### [WORK TO COMPLETE]
Without the pictures, restate all of the data below word for word.
*** Begin section ***
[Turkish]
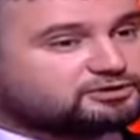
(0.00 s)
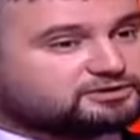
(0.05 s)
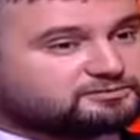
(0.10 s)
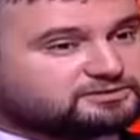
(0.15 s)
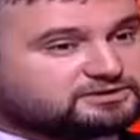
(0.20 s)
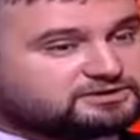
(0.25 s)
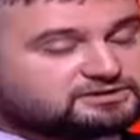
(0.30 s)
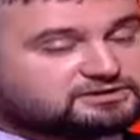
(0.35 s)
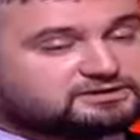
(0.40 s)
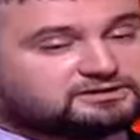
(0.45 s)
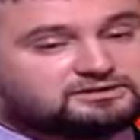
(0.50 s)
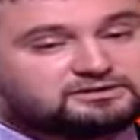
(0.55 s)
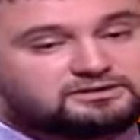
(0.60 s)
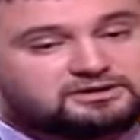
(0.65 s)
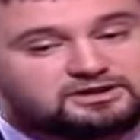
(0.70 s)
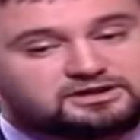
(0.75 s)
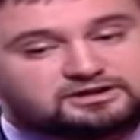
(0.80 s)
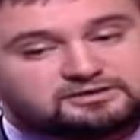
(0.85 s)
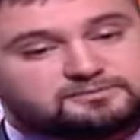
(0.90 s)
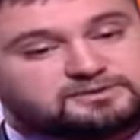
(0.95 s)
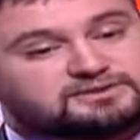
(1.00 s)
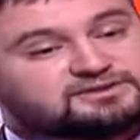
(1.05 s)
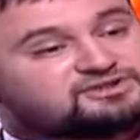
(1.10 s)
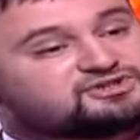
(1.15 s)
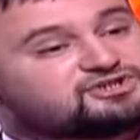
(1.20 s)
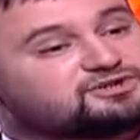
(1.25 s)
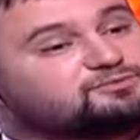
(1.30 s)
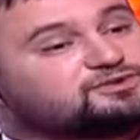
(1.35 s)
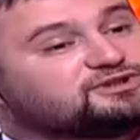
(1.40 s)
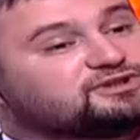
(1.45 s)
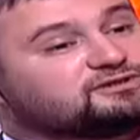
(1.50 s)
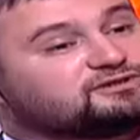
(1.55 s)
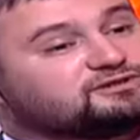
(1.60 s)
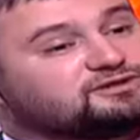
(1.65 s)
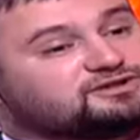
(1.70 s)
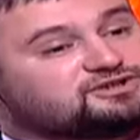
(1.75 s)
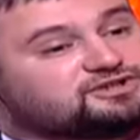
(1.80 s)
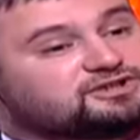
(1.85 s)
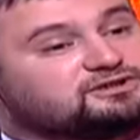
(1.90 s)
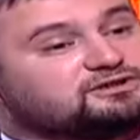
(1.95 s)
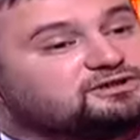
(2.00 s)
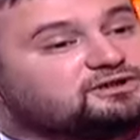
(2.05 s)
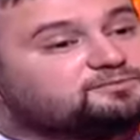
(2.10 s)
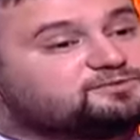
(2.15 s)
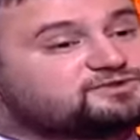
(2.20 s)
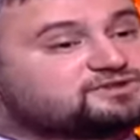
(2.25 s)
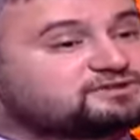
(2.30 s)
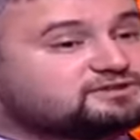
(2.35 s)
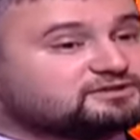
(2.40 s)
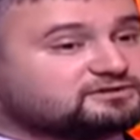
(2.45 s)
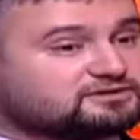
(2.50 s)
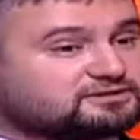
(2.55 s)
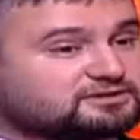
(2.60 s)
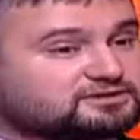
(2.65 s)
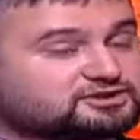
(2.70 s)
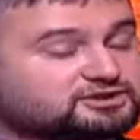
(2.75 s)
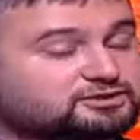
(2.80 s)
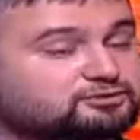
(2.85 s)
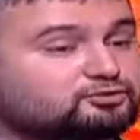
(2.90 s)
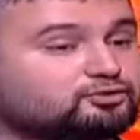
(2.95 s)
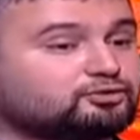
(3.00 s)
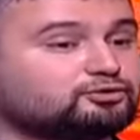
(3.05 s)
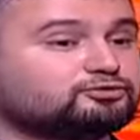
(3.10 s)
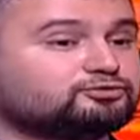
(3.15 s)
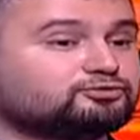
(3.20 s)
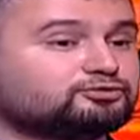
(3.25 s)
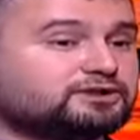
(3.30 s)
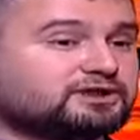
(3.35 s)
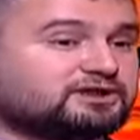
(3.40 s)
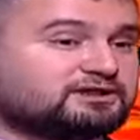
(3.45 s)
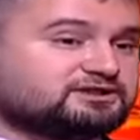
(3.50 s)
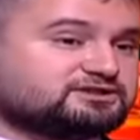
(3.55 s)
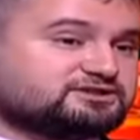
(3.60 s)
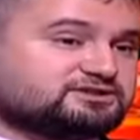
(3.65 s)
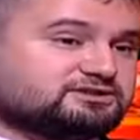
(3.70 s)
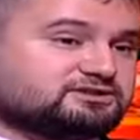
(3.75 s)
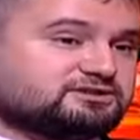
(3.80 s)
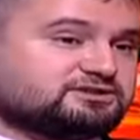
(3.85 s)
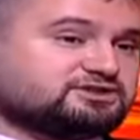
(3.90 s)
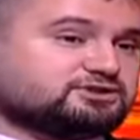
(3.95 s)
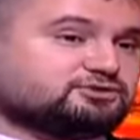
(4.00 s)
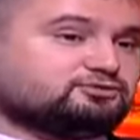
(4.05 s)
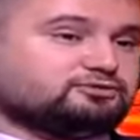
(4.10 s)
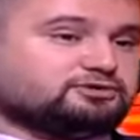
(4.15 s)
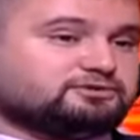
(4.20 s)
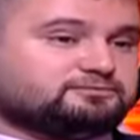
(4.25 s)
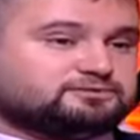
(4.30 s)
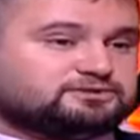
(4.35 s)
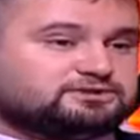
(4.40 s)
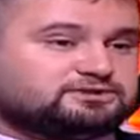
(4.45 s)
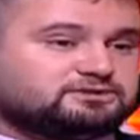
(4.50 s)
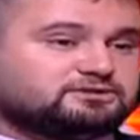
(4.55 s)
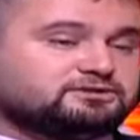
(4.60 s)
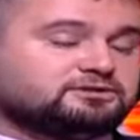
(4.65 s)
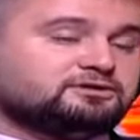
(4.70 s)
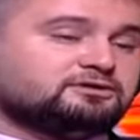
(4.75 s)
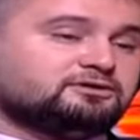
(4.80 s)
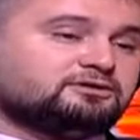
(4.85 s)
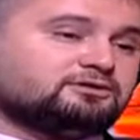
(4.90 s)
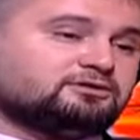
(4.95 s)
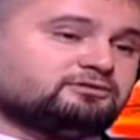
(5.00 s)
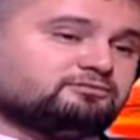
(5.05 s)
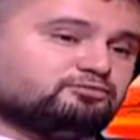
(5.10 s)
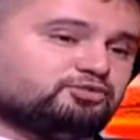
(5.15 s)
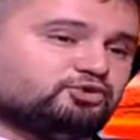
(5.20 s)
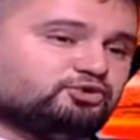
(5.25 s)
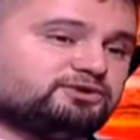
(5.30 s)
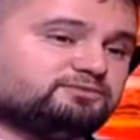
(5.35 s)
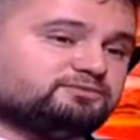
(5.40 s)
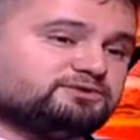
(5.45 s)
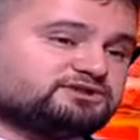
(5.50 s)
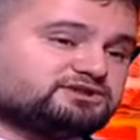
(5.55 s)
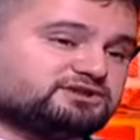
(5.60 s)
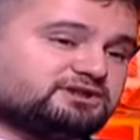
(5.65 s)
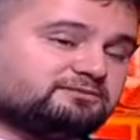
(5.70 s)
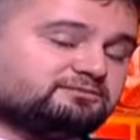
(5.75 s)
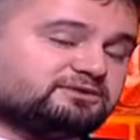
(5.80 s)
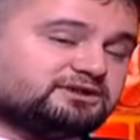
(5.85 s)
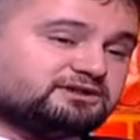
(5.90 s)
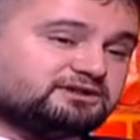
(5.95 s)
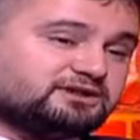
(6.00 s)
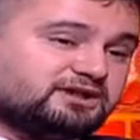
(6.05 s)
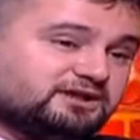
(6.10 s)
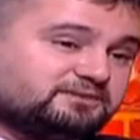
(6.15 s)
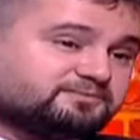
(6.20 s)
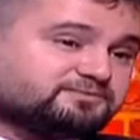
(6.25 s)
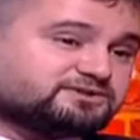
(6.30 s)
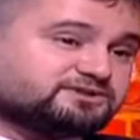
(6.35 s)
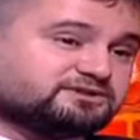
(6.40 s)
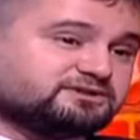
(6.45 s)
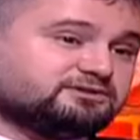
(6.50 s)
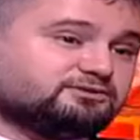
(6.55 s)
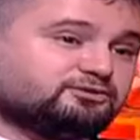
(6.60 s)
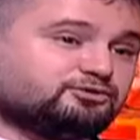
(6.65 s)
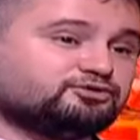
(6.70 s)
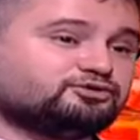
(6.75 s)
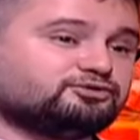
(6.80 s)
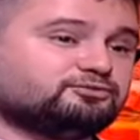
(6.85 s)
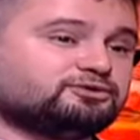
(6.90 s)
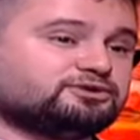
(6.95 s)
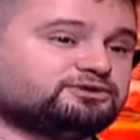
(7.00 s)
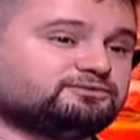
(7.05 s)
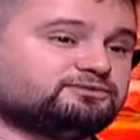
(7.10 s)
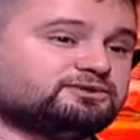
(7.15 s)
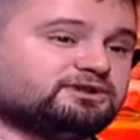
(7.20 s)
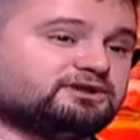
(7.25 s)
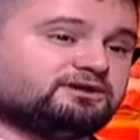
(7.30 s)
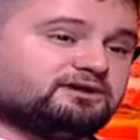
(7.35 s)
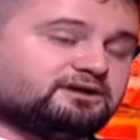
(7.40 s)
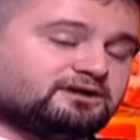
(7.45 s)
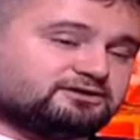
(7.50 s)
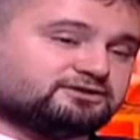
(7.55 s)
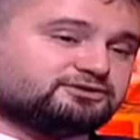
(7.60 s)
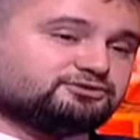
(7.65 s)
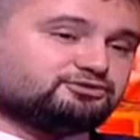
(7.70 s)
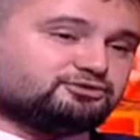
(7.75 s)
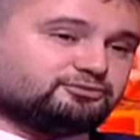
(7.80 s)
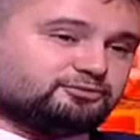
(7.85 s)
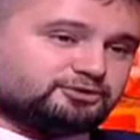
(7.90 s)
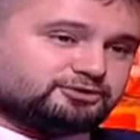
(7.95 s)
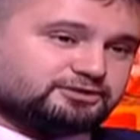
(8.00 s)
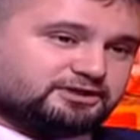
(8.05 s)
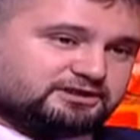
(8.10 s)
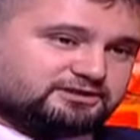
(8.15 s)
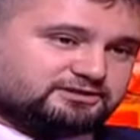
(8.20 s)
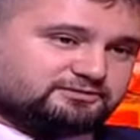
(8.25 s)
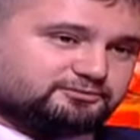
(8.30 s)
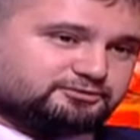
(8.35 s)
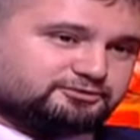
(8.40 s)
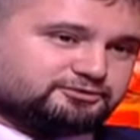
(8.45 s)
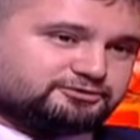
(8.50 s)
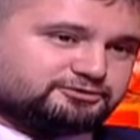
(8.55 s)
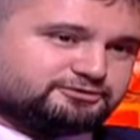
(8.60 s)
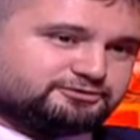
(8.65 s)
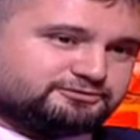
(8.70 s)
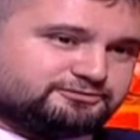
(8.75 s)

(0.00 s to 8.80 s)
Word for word: olabilir. Arabanın camı takılacak, kapısı takılacak, koltuğu yerleştirilecek olabilir. Bu gibi işlemlerin hepsini otomotivde artık robotlar yapıyor.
*** End section ***
### [REPLY]
[Turkish]
(0.00 s)
(0.05 s)
(0.10 s)
(0.15 s)
(0.20 s)
(0.25 s)
(0.30 s)
(0.35 s)
(0.40 s)
(0.45 s)
(0.50 s)
(0.55 s)
(0.60 s)
(0.65 s)
(0.70 s)
(0.75 s)
(0.80 s)
(0.85 s)
(0.90 s)
(0.95 s)
(1.00 s)
(1.05 s)
(1.10 s)
(1.15 s)
(1.20 s)
(1.25 s)
(1.30 s)
(1.35 s)
(1.40 s)
(1.45 s)
(1.50 s)
(1.55 s)
(1.60 s)
(1.65 s)
(1.70 s)
(1.75 s)
(1.80 s)
(1.85 s)
(1.90 s)
(1.95 s)
(2.00 s)
(2.05 s)
(2.10 s)
(2.15 s)
(2.20 s)
(2.25 s)
(2.30 s)
(2.35 s)
(2.40 s)
(2.45 s)
(2.50 s)
(2.55 s)
(2.60 s)
(2.65 s)
(2.70 s)
(2.75 s)
(2.80 s)
(2.85 s)
(2.90 s)
(2.95 s)
(3.00 s)
(3.05 s)
(3.10 s)
(3.15 s)
(3.20 s)
(3.25 s)
(3.30 s)
(3.35 s)
(3.40 s)
(3.45 s)
(3.50 s)
(3.55 s)
(3.60 s)
(3.65 s)
(3.70 s)
(3.75 s)
(3.80 s)
(3.85 s)
(3.90 s)
(3.95 s)
(4.00 s)
(4.05 s)
(4.10 s)
(4.15 s)
(4.20 s)
(4.25 s)
(4.30 s)
(4.35 s)
(4.40 s)
(4.45 s)
(4.50 s)
(4.55 s)
(4.60 s)
(4.65 s)
(4.70 s)
(4.75 s)
(4.80 s)
(4.85 s)
(4.90 s)
(4.95 s)
(5.00 s)
(5.05 s)
(5.10 s)
(5.15 s)
(5.20 s)
(5.25 s)
(5.30 s)
(5.35 s)
(5.40 s)
(5.45 s)
(5.50 s)
(5.55 s)
(5.60 s)
(5.65 s)
(5.70 s)
(5.75 s)
(5.80 s)
(5.85 s)
(5.90 s)
(5.95 s)
(6.00 s)
(6.05 s)
(6.10 s)
(6.15 s)
(6.20 s)
(6.25 s)
(6.30 s)
(6.35 s)
(6.40 s)
(6.45 s)
(6.50 s)
(6.55 s)
(6.60 s)
(6.65 s)
(6.70 s)
(6.75 s)
(6.80 s)
(6.85 s)
(6.90 s)
(6.95 s)
(7.00 s)
(7.05 s)
(7.10 s)
(7.15 s)
(7.20 s)
(7.25 s)
(7.30 s)
(7.35 s)
(7.40 s)
(7.45 s)
(7.50 s)
(7.55 s)
(7.60 s)
(7.65 s)
(7.70 s)
(7.75 s)
(7.80 s)
(7.85 s)
(7.90 s)
(7.95 s)
(8.00 s)
(8.05 s)
(8.10 s)
(8.15 s)
(8.20 s)
(8.25 s)
(8.30 s)
(8.35 s)
(8.40 s)
(8.45 s)
(8.50 s)
(8.55 s)
(8.60 s)
(8.65 s)
(8.70 s)
(8.75 s)

(0.00 s to 8.80 s)
Word for word: olabilir. Arabanın camı takılacak, kapısı takılacak, koltuğu yerleştirilecek olabilir. Bu gibi işlemlerin hepsini otomotivde artık robotlar yapıyor.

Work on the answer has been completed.